I’m saddened to hear about the passing of Floyd Reese and my heartfelt condolences go out to Ms. Sally, the family, and all that were close to him, Robinson said. He was a great man. he loved his family, he loved football, and he loved the Titans. I learned a lot from him, he was always willing to listen, and he wanted to pass on his knowledge of the game to me and so many others. I’m forever grateful that I could call him a friend.
Thank you for everything Floyd, I’ll see you again someday!
After Plaster left The Game 102.5-FM, Reese teamed up with Jared Stillman on the station for the Jared and The GM show, which lasted nearly five years.
Words cannot express the pain I feel today knowing that (Reese) is no longer with us, Stillman said in a text to The Tennessean.
Football was his life, but his true occupation was making other people better. He being our GM made our city better. He being a coach made his players better. And he being my co-host influenced me to be a better person.
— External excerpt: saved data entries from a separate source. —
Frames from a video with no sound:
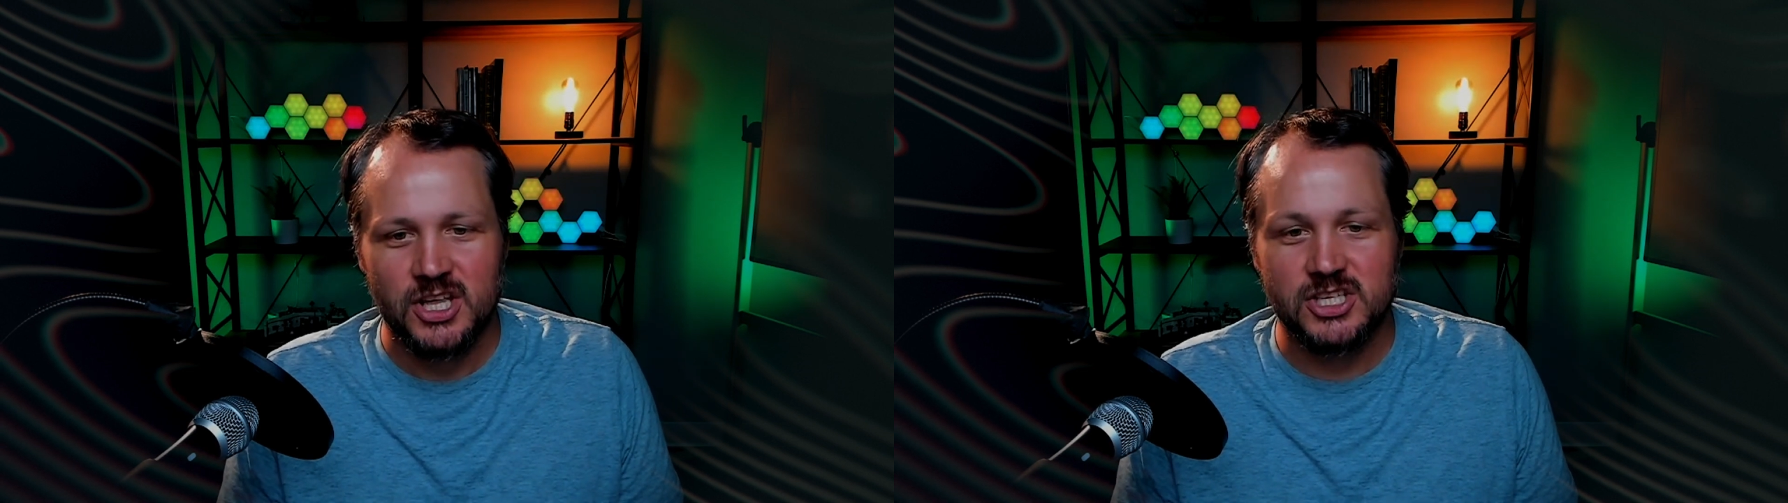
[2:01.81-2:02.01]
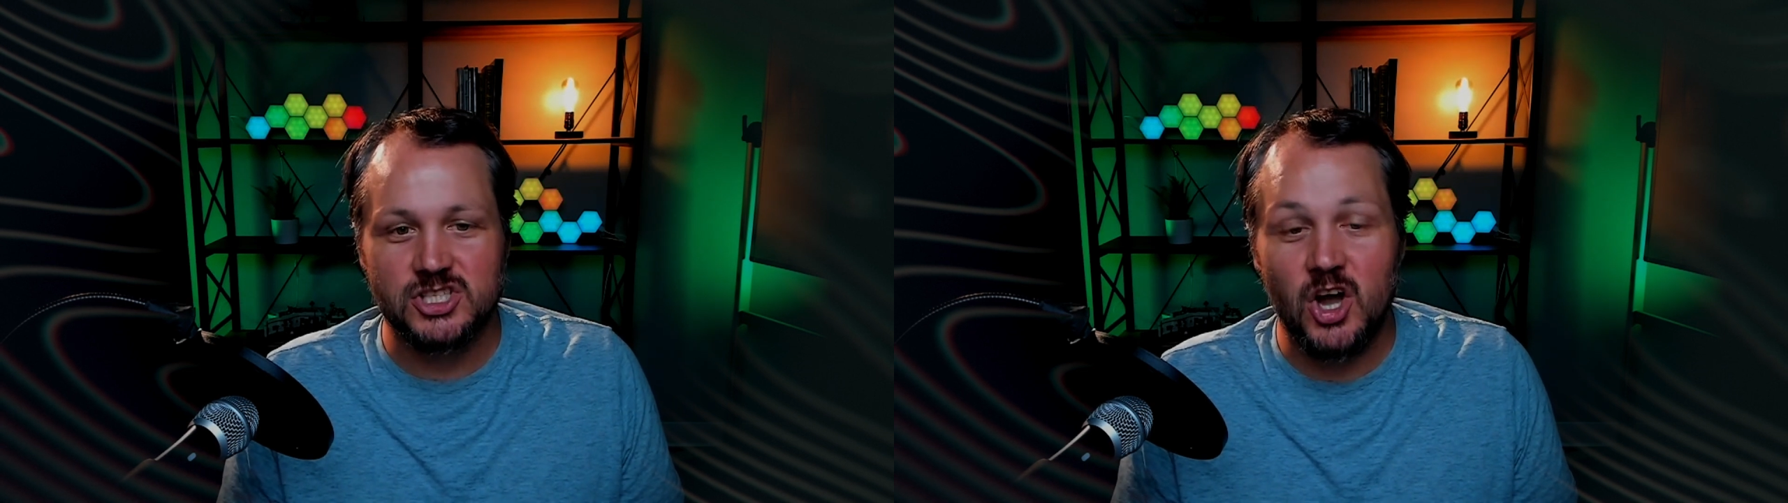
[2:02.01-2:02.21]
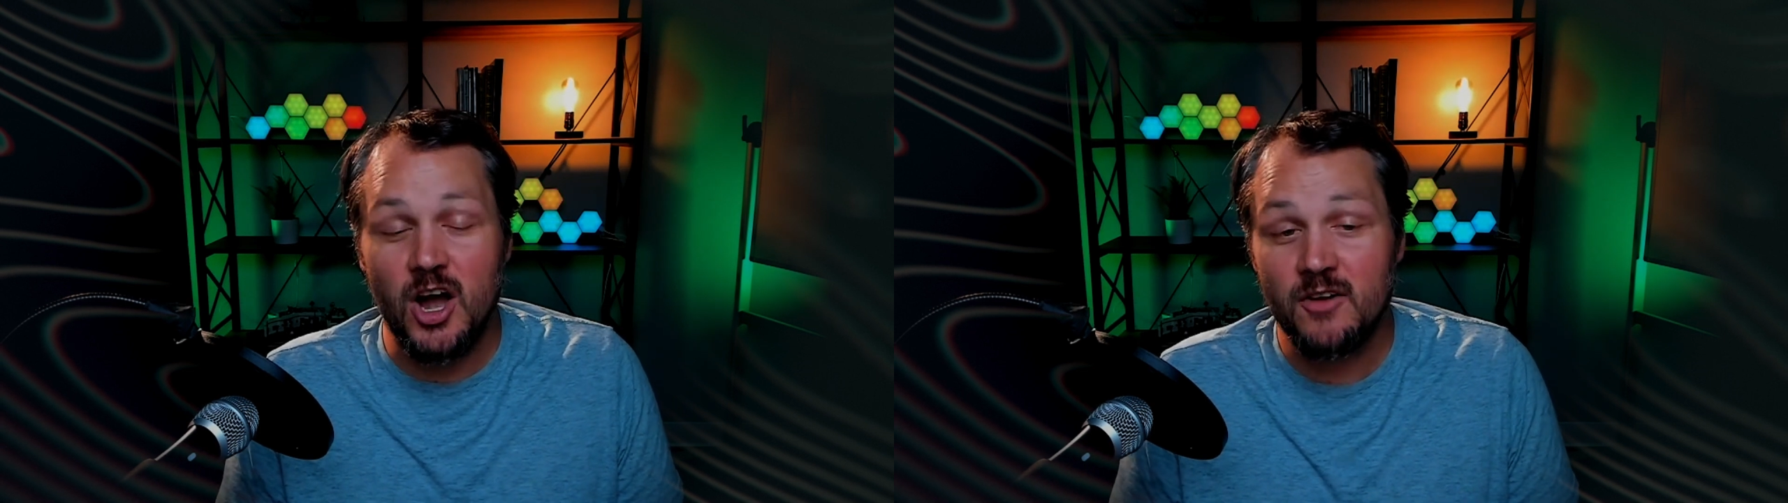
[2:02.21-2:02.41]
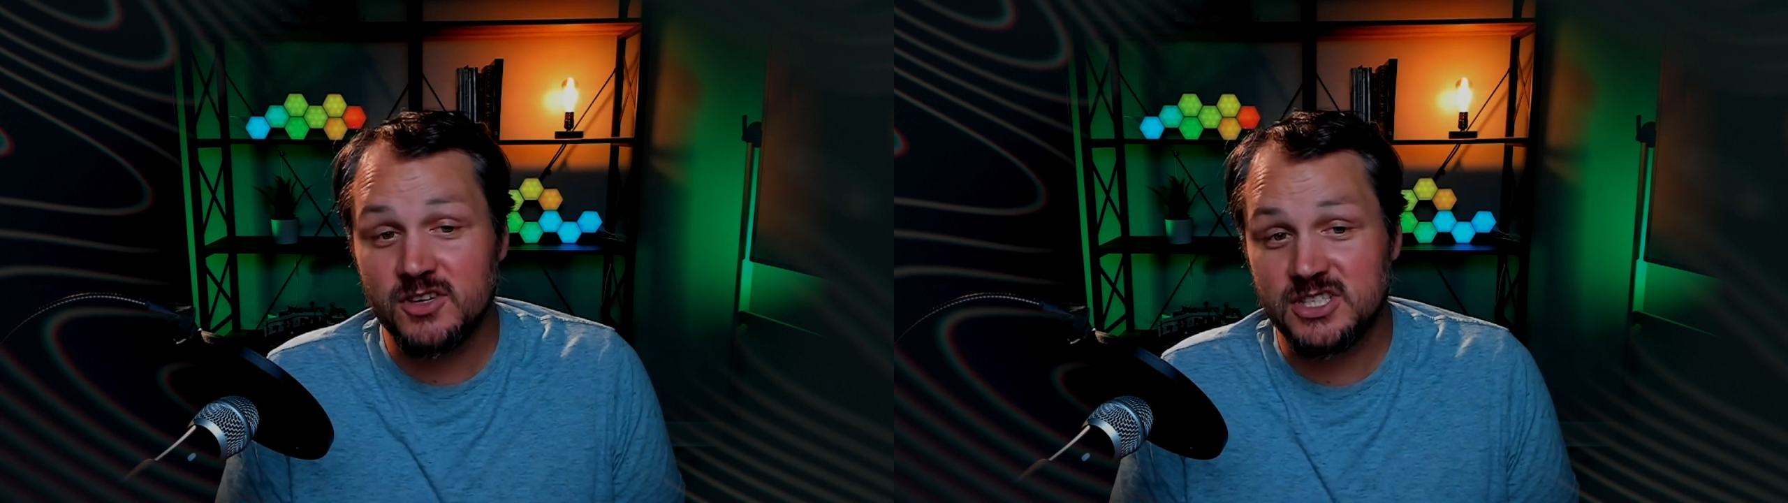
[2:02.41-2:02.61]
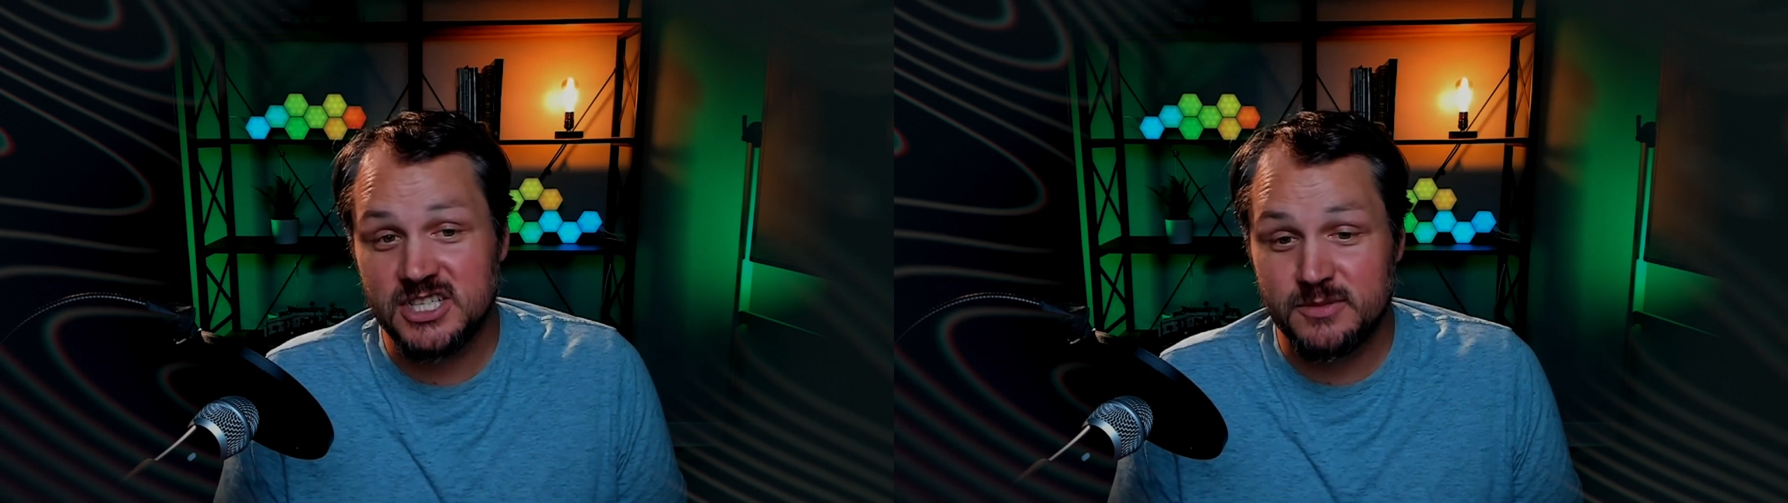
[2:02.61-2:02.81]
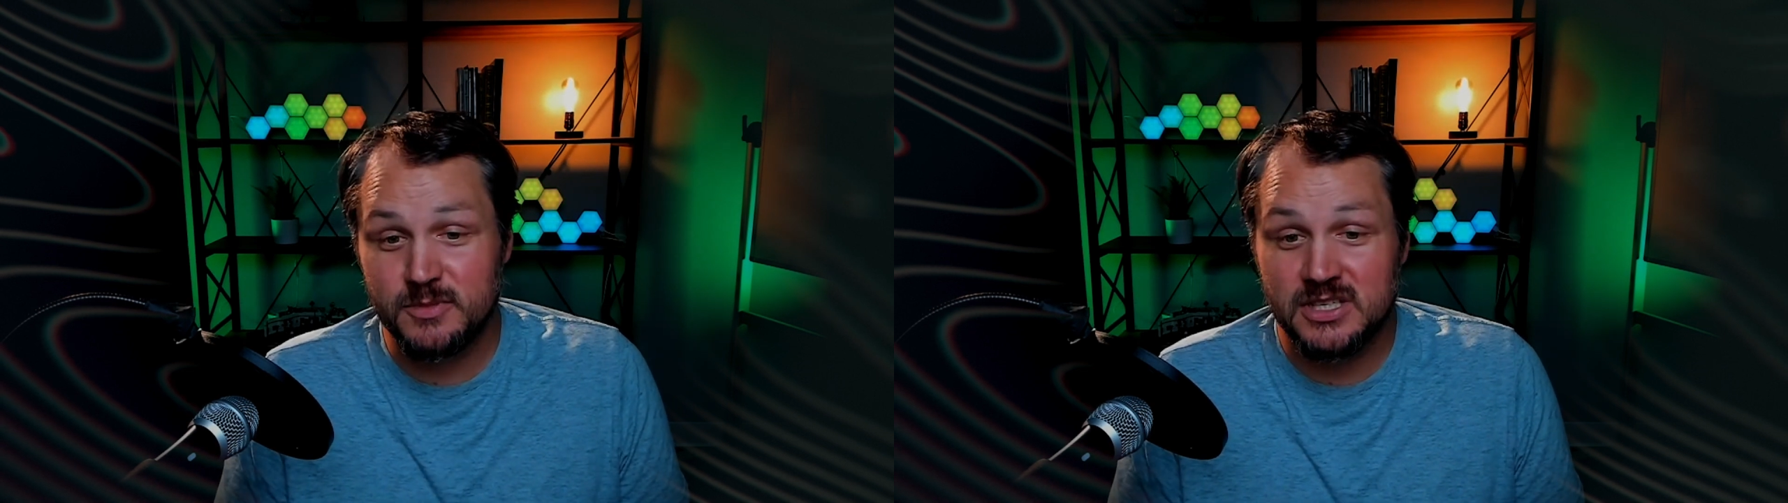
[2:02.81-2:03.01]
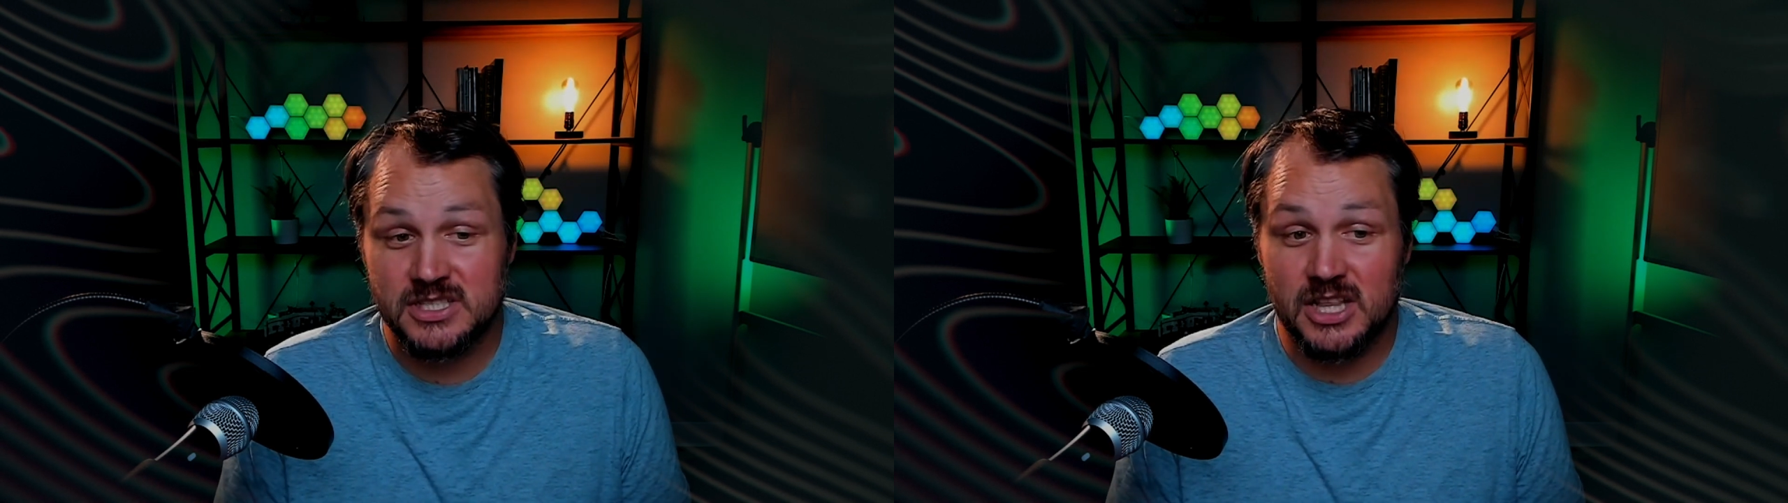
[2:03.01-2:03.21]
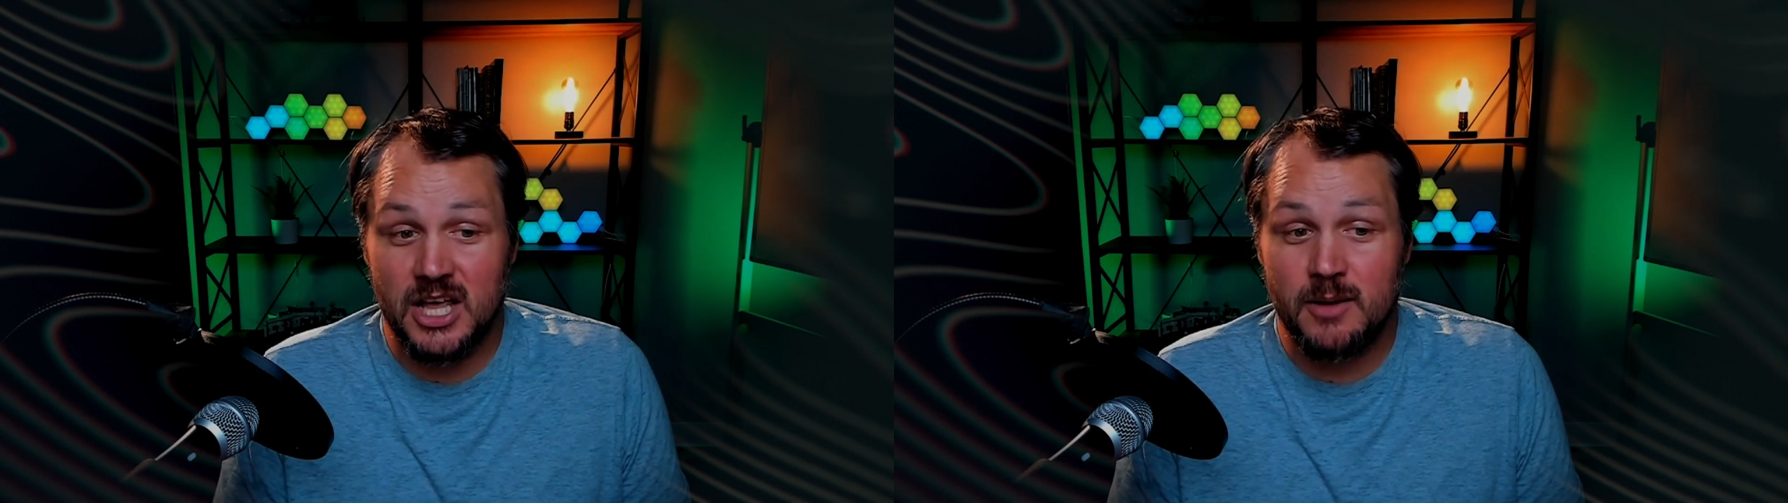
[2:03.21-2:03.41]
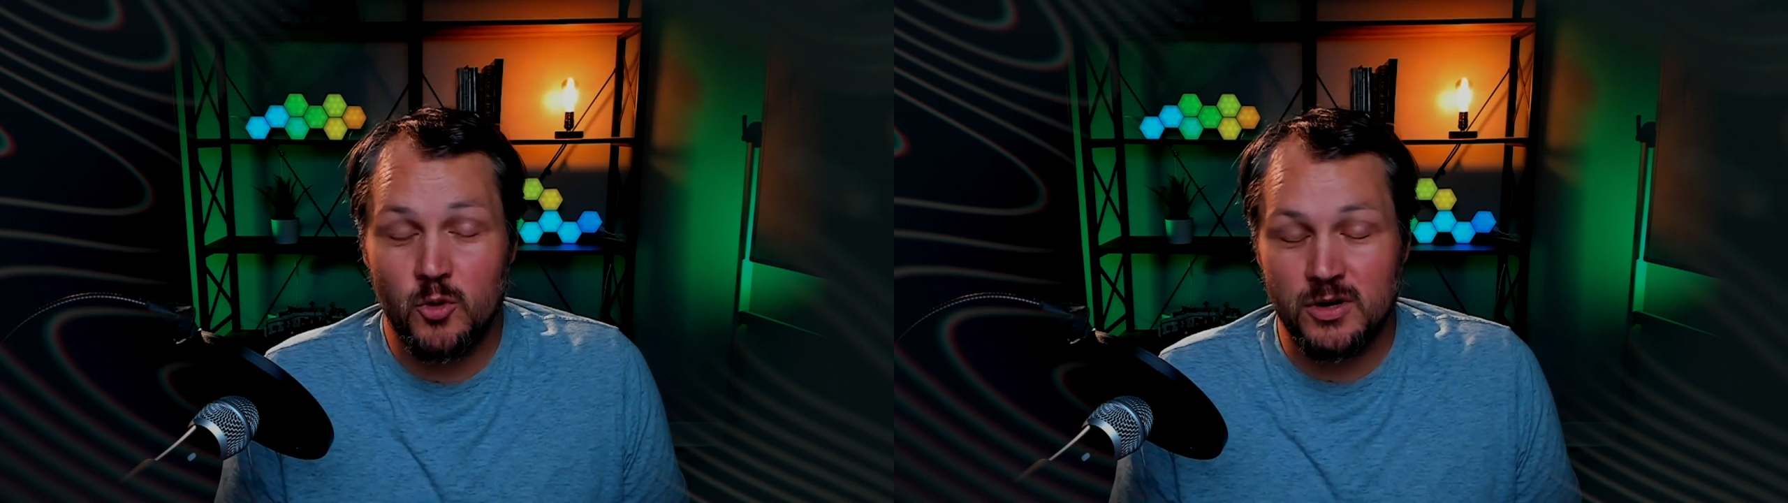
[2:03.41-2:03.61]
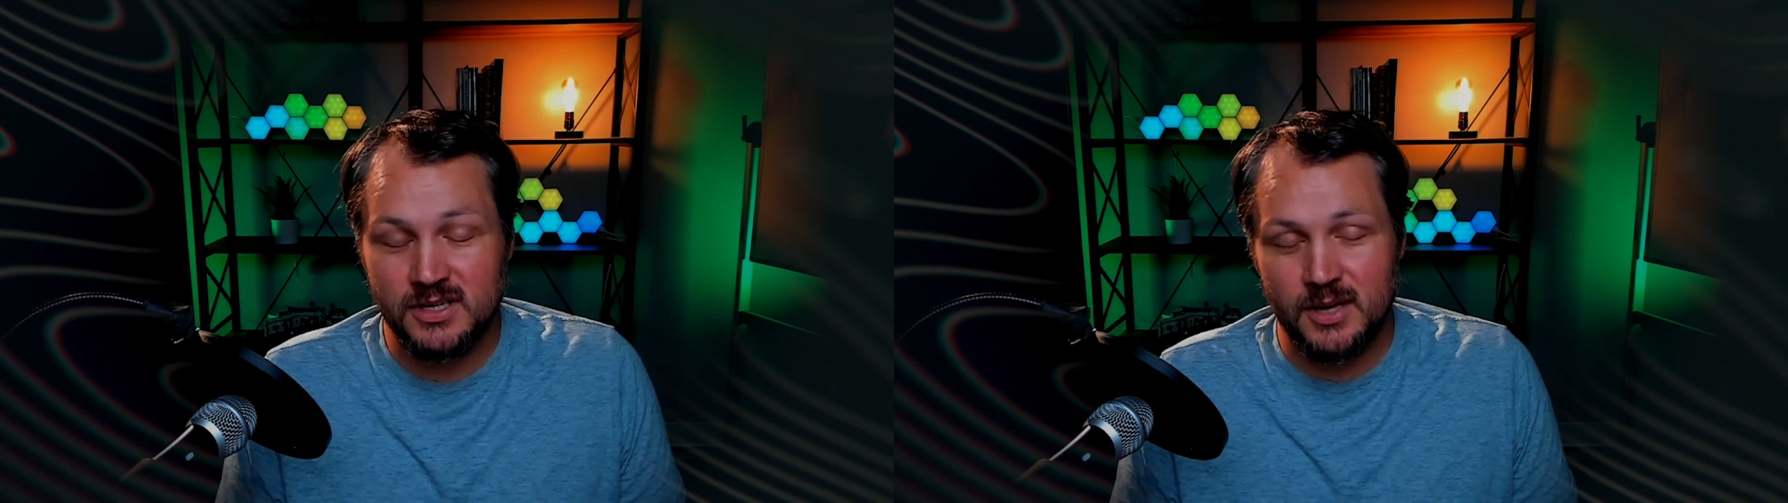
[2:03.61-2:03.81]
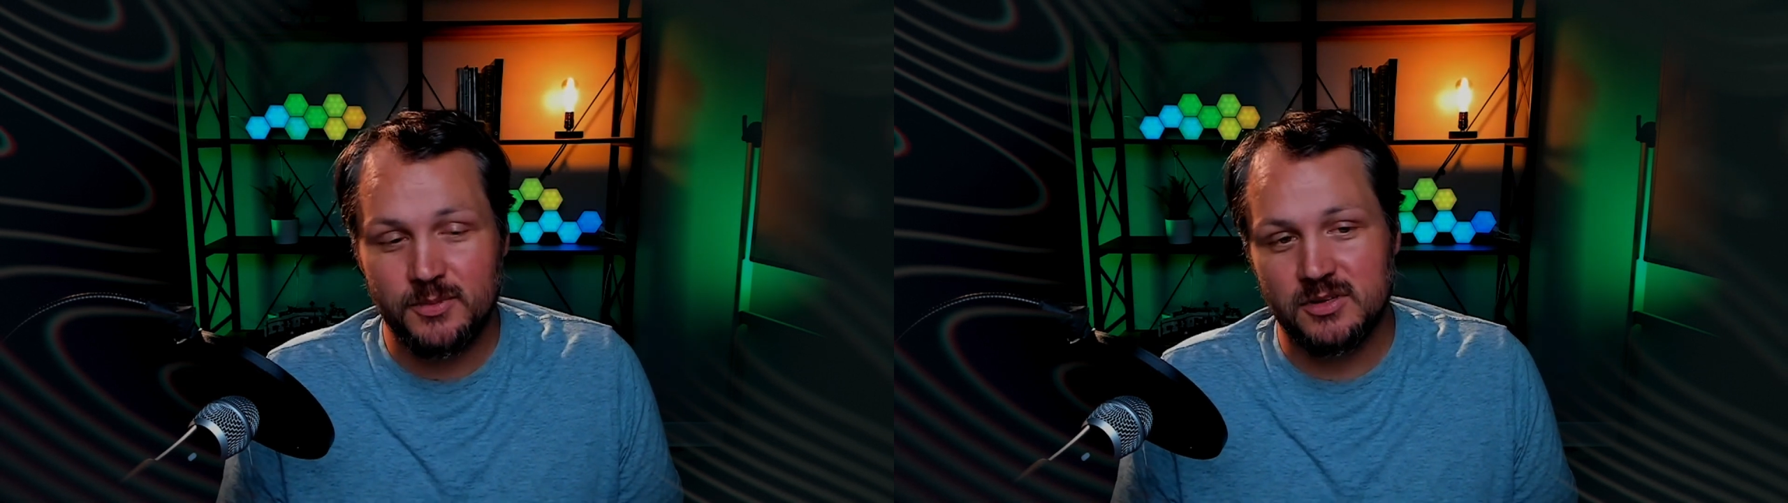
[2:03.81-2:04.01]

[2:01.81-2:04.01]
This conversation becomes a lot more in depth,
Our friendship and partnership was the definition of unique but also the most rewarding of my life. I never took what we had for granted and I never took him as a friend, partner or co-host for granted either. I am keeping his wife Sally, sons Jeremy and Sean, daughter-in-law Katie and grandchildren: Trace, Ryan, Caleb and Mary Kate all in my thoughts and my heart. Rest easy, GM. I loved him dearly.